(GIVEN DATA begins)
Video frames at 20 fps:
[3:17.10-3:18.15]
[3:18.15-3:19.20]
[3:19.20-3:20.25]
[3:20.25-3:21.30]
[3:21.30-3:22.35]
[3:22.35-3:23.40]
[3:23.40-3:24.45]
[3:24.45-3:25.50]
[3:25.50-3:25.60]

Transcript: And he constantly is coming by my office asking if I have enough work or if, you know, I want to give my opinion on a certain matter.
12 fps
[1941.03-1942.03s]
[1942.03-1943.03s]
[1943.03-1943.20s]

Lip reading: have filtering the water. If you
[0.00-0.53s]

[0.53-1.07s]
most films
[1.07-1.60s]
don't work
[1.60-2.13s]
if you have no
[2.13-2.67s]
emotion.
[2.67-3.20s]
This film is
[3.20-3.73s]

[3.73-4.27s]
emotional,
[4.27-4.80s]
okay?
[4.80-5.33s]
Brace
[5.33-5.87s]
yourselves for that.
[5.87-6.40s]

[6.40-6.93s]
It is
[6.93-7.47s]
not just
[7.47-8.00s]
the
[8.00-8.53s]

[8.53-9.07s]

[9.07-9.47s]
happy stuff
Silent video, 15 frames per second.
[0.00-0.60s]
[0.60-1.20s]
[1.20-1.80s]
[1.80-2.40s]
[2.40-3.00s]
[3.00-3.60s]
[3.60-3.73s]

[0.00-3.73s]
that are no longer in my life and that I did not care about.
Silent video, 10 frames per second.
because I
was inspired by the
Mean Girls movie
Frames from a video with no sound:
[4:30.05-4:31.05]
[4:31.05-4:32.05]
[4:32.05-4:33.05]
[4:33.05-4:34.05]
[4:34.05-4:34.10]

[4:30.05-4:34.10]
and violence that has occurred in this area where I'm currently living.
(GIVEN DATA ends)
Please quote exactly the lines from the one containing "[3.60-3.73s]" through the last line of the records above, both included, and nothing else.

[3.60-3.73s]

[0.00-3.73s]
that are no longer in my life and that I did not care about.
Silent video, 10 frames per second.
because I
was inspired by the
Mean Girls movie
Frames from a video with no sound:
[4:30.05-4:31.05]
[4:31.05-4:32.05]
[4:32.05-4:33.05]
[4:33.05-4:34.05]
[4:34.05-4:34.10]

[4:30.05-4:34.10]
and violence that has occurred in this area where I'm currently living.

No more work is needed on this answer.